Necessario creare condizioni di competitività

“Progetti come AlpLinkBioEco dimostrano che l’industria è l’attore principale della transizione sostenibile e le filiere innovative operanti nel settore della bioeconomia e dell’economia circolare, sono elementi fondamentali della competitività – dichiara il presidente di Confindustria Lombardia Marco Bonometti -. La crisi ci ha insegnato che la dinamicità dei territori è fondamentale e va agevolata valorizzando le specificità del contesto, costruendo un sistema interconnesso. In questa cornice, i progetti macroregionali vanno a inserirsi in un contesto omogeneo e al tempo stesso complementare dal punto di vista delle specializzazioni, creando le condizioni di competitività in cui operano le imprese, sia in termini di produzione che di valorizzazione delle risorse, in una prospettiva di circolarità. Le imprese sapranno certamente cogliere le opportunità offerte dall’economia circolare per crescere e svilupparsi in ottica ESG, ma per realizzare questa transizione servono urgentemente regole chiare e certe”.

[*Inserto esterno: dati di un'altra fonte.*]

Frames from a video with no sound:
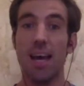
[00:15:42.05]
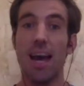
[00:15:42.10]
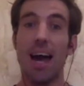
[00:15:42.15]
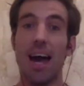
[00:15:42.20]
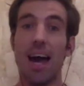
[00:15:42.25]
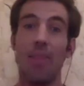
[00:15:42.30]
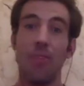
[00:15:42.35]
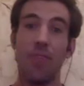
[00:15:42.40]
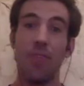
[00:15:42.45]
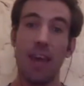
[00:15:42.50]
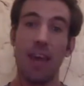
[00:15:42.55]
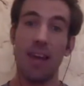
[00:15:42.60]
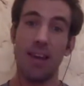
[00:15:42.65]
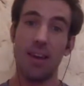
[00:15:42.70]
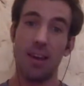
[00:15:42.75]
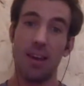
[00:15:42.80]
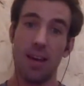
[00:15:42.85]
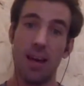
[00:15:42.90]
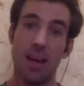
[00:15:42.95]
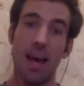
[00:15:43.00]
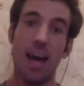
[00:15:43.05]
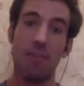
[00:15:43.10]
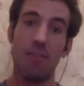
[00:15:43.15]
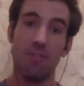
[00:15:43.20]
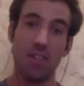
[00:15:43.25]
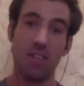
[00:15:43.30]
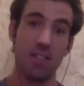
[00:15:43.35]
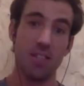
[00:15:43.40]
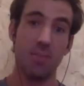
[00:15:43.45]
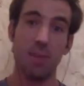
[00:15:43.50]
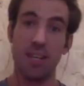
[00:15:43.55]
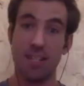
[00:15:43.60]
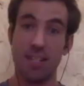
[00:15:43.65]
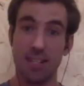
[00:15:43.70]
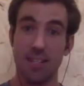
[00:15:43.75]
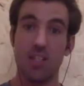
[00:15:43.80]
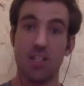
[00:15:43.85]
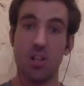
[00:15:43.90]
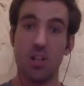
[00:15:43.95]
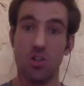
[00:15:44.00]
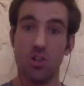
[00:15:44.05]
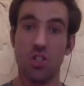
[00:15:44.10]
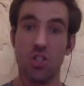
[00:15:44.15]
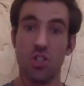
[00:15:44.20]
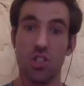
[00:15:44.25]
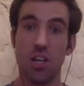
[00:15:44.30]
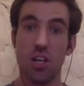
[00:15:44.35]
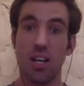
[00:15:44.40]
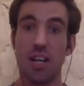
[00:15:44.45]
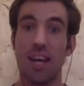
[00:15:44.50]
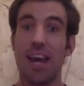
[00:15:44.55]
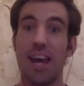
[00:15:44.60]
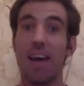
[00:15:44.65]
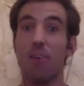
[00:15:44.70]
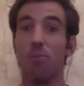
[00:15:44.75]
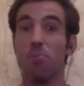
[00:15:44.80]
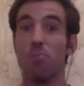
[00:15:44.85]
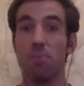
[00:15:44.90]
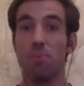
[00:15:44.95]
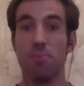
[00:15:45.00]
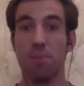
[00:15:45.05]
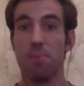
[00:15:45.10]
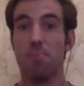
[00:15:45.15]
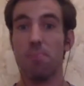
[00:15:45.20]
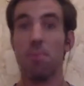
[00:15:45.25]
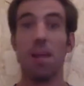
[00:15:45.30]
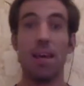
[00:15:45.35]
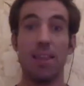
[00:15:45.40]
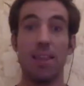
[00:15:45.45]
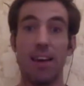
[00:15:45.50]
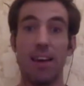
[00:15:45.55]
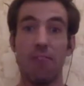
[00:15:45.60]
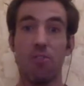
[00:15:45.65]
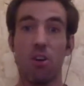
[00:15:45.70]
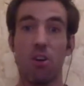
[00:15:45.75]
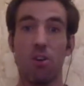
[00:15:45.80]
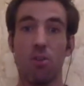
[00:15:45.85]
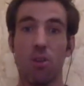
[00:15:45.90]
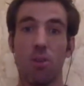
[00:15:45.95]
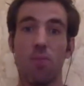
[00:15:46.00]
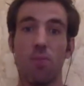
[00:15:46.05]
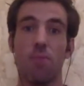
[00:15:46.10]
and then have these amazing solutions that can help play their role.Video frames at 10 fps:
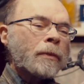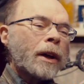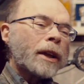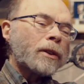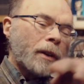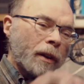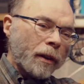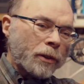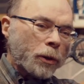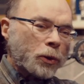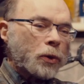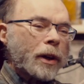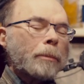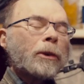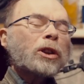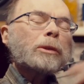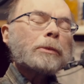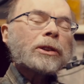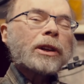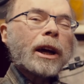And you'll do that
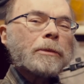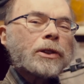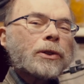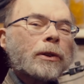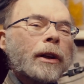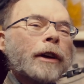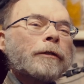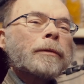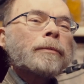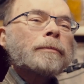multiple times in your life.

“La sfida di oggi consiste nell’integrare la bioeconomia e l’economia circolare: unire il modello circolare a un modello che guarda all’impiego delle risorse biologiche. L’azione di Regione Lombardia  – aggiunge l’assessore all’Ambiente e clima di Regione Lombardia Raffaele Cattaneo – va in questa direzione. Mettiamo in campo politiche che guardano alla sostenibilità, in un’ottica di alleanza tra imprese e ambiente. E lo stesso va fatto anche per la bioeconomia che va sostenuta affinché sviluppi azioni che guardano all’economia circolare. Infatti, in Lombardia ci sono più di 25 mila imprese che operano nel settore biochimico, oltre un quinto del totale in Italia, che fanno della ricerca e dell’innovazione un loro punto di forza. Investono oltre 3 miliardi di euro e gli addetti del settore arrivano a 33 mila (su 50 mila in Italia). E il ruolo del Progetto AlpLinkBioEco è fondamentale perché ha creato valore, supportando le imprese in questa sfida. Il tutto all’interno di Eusalp, che vede Regione Lombardia protagonista, e dove la Green economy e la sostenibilità sono al centro delle politiche delle Regioni alpine”.

I partecipanti al progetto

Il Progetto ha visto la partecipazione di 6 Stati dell’arco alpino (Italia, Francia, Germania, Austria, Svizzera e Slovenia) e 9 Regioni, di cui 3 facenti parte dei 4 Motori d’Europa (Lombardia, Baden-Württemberg e Auvergne Rhône-Alpes). Quattordici i partner che hanno lavorato al progetto:
Plastics Innovation Competence Center – Research Center (CH); Business Upper Austria – OÖ Wirtschaftsagentur Ltd. – Regional Public Authority (AT); Poly4EmI hosts by Anteja ECG d.o.o. – Business Support Organization (SI); University of Tuscia – CSALP – University (IT); Confindustria Lombardia – Business Support Organization (IT – Lombardy); BIOPRO Baden-Württemberg GmbH – Regional Development Agency (DE –Baden-Württemberg); Hub Innovazione Trentino – Business Support Organization (IT – Trentino); Technology Center Horb GmbH&Co.KG – Business Support Organization (DE – Stuttgart); Lombardy Green Chemistry Association – Cluster (IT Lombardy); Plastipolis – Business Support Organization (FR – Auvergne Rhône-Alpes); France Clusters – Business Support Organization (FR – Auvergne Rhône-Alpes); Ministry of Education, Science and Sport – Public Administration (SI); Chemie Cluster Bavaria – Cluster (DE – Bavaria); Fraunhofer Italia – Non-profit research Organization (IT – South Tyrol).

Oltre a Regione Lombardia, il progetto ha visto la partecipazione in qualità di osservatore anche del Cluster regionale LE2C.